Uninformed Search
Uninformed (blind) search strategies explore the state space without domain-specific knowledge about which states are closer to the goal.

Problem Formulation
State space: Set of all possible states. Initial state: Starting point. Actions: Available moves at each state. Transition model: Result of applying an action. Goal test: Is this a goal state? Path cost: Cost of a path (sum of action costs).
Search Tree vs Search Graph
Tree search: May revisit states (explore the same state multiple times). Simpler but potentially exponential blowup.
Graph search: Track visited states (closed set). Never revisit. Uses more memory but avoids infinite loops and redundant work. Preferred in practice.
BFS (Breadth-First Search)
Explore nodes in FIFO order — all nodes at depth d before any at depth d+1.
PROCEDURE BFS(start, goal) → path or NONE
queue ← empty FIFO queue
visited ← empty set
ENQUEUE(queue, (start, empty_path))
ADD start TO visited
WHILE queue IS NOT empty DO
(state, path) ← DEQUEUE(queue)
IF goal(state) THEN RETURN path
FOR EACH (action, next) IN SUCCESSORS(state) DO
IF next NOT IN visited THEN
ADD next TO visited
new_path ← path + [action]
ENQUEUE(queue, (next, new_path))
RETURN NONE
| Property | Value | |---|---| | Complete? | Yes (if branching factor b is finite) | | Optimal? | Yes (if all step costs are equal) | | Time | O(b^d) where d = depth of shallowest goal | | Space | O(b^d) — stores entire frontier |
Space is the bottleneck: At b=10, d=10: ~10¹⁰ nodes. BFS is impractical for deep goals.
DFS (Depth-First Search)
Explore the deepest unexpanded node first. Uses a stack (or recursion).

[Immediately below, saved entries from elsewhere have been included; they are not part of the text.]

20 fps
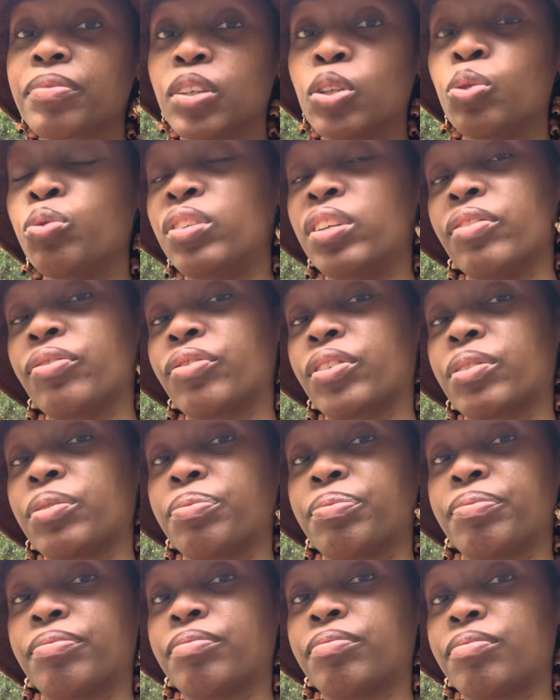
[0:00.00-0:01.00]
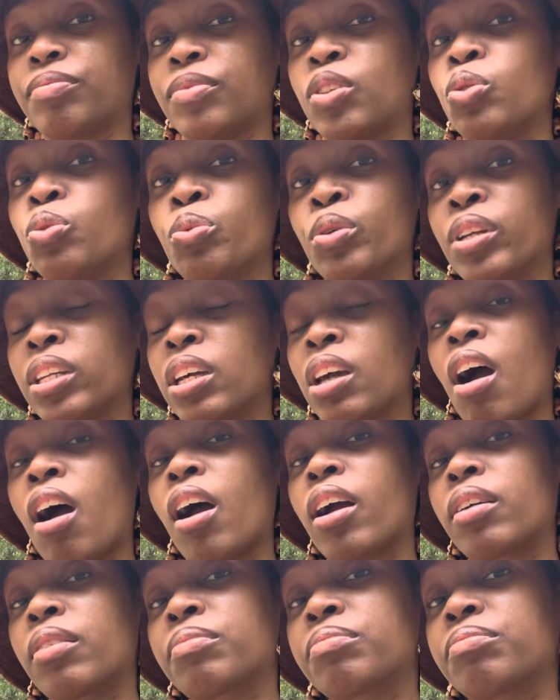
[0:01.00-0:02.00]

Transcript: You different. You really are.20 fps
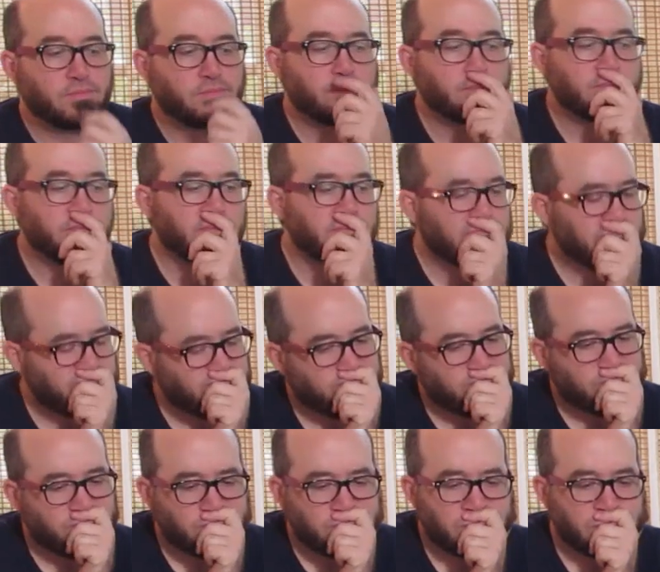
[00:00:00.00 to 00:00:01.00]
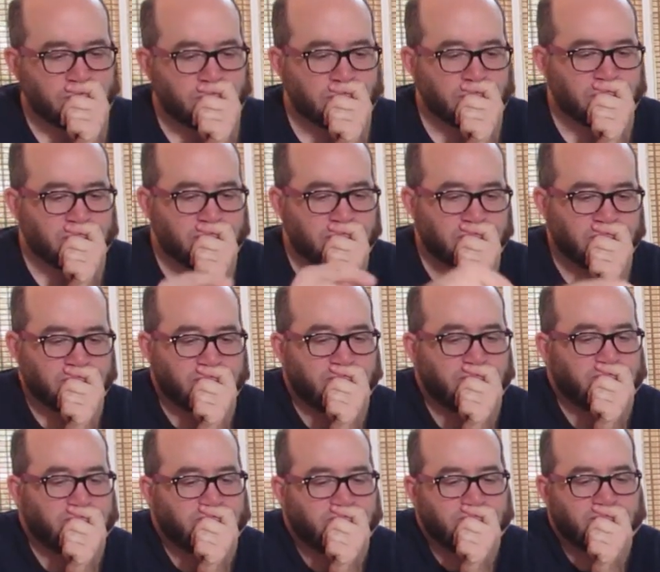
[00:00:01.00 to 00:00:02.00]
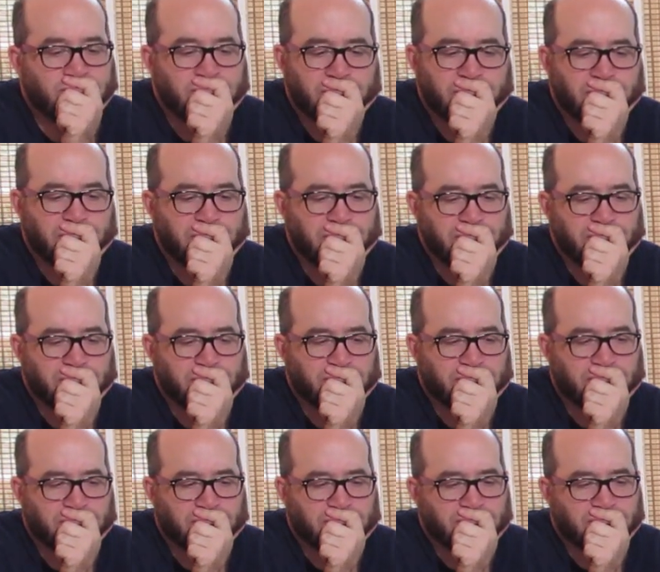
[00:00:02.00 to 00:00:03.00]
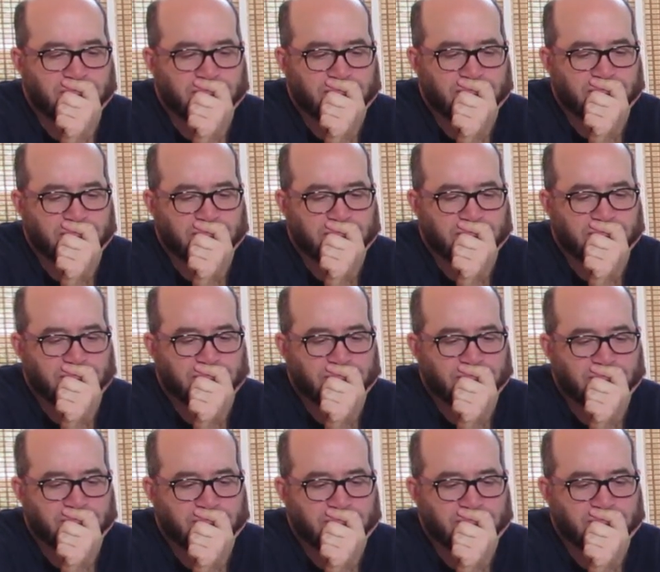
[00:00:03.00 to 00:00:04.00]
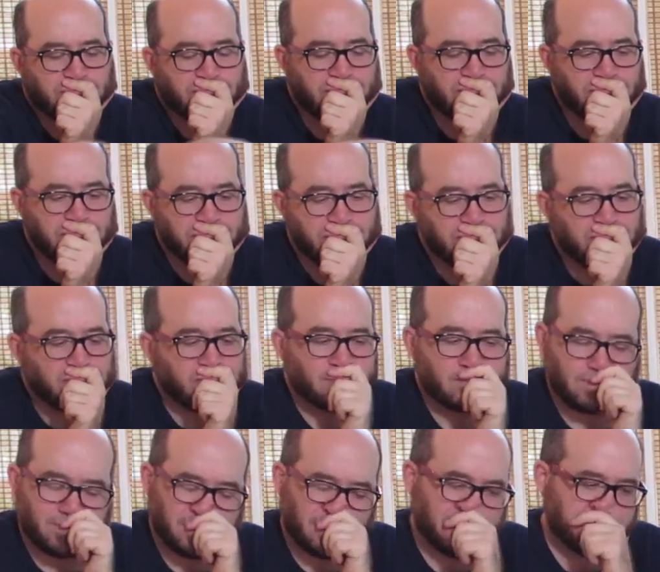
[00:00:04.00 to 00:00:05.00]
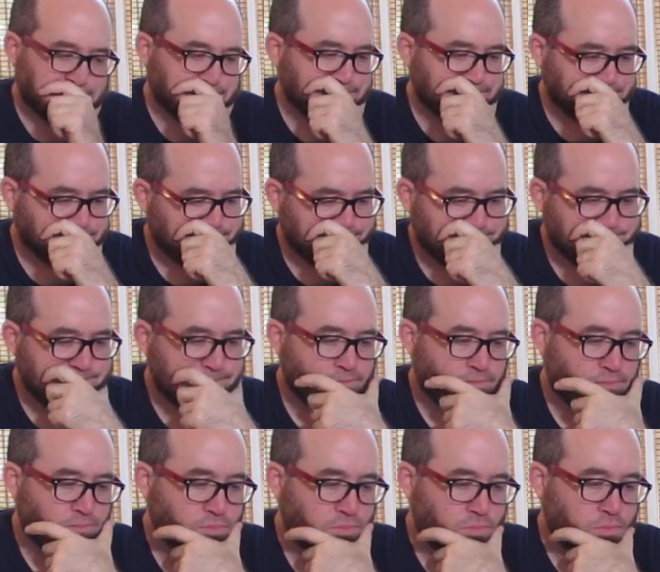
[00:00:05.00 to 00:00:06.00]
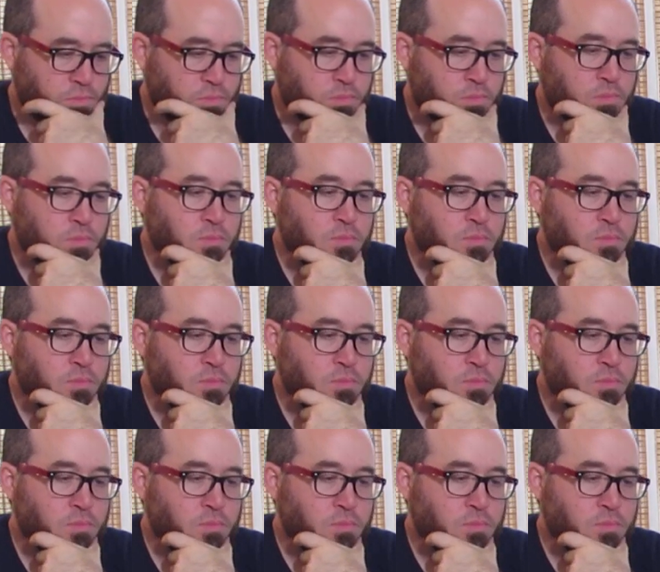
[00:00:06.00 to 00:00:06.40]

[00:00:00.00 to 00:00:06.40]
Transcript: (silent)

| Property | Value | |---|---| | Complete? | No (infinite paths). Yes with graph search on finite graphs. | | Optimal? | No (may find a deep solution before a shallow one) | | Time | O(b^m) where m = maximum depth | | Space | O(bm) — only stores current path + siblings |
Advantage: O(bm) space — dramatically less than BFS.
Uniform-Cost Search (UCS)
Expand the node with the lowest path cost g(n). Uses a priority queue.
| Property | Value | |---|---| | Complete? | Yes (if step costs ≥ ε > 0) | | Optimal? | Yes | | Time | O(b^(1 + ⌊C*/ε⌋)) where C* = optimal cost | | Space | Same as time |
UCS is BFS generalized to weighted graphs. Equivalent to Dijkstra's algorithm.
Depth-Limited Search
DFS with a depth limit L. Avoids infinite paths. Incomplete if L < d (goal depth).
Iterative Deepening DFS (IDDFS)
Run depth-limited DFS with limits 0, 1, 2, 3, ... until the goal is found.
PROCEDURE IDDFS(start, goal) → path or NONE
FOR depth_limit ← 0, 1, 2, ... DO
result ← DLS(start, goal, depth_limit)
IF result IS NOT NONE THEN
RETURN result
RETURN NONE
| Property | Value | |---|---| | Complete? | Yes | | Optimal? | Yes (uniform step costs) | | Time | O(b^d) — same as BFS | | Space | O(bd) — same as DFS! |
Combines the best of BFS (completeness, optimality) and DFS (space efficiency). The repeated work is bounded by a constant factor: (b/(b-1))². For b=10: only 11% overhead.
IDDFS is the preferred uninformed search for most problems.
Bidirectional Search
Search simultaneously from the start and goal, meeting in the middle.
Time: O(b^(d/2)) — exponential improvement! Space: O(b^(d/2)).
Requirement: Must be able to search backward (know the goal state, generate predecessors). Checking intersection of two frontiers must be efficient (hash set).
Comparison
| Algorithm | Complete | Optimal | Time | Space | |---|---|---|---|---| | BFS | Yes | Yes* | O(b^d) | O(b^d) | | DFS | No | No | O(b^m) | O(bm) | | UCS | Yes | Yes | O(b^(1+C*/ε)) | Same | | DLS | No | No | O(b^L) | O(bL) | | IDDFS | Yes | Yes* | O(b^d) | O(bd) | | Bidirectional | Yes | Yes* | O(b^(d/2)) | O(b^(d/2)) |
(*with uniform step costs)
Applications in CS
- Pathfinding: Grid-based navigation (games, robotics) when no heuristic is available.
- Puzzle solving: 8-puzzle, 15-puzzle, Rubik's cube (BFS/IDDFS for optimal solutions).
- Web crawling: BFS from seed URLs to discover web pages.
- Network analysis: BFS for shortest paths in unweighted graphs, connected components.
- Version control: Git uses graph search for merge-base finding, reachability.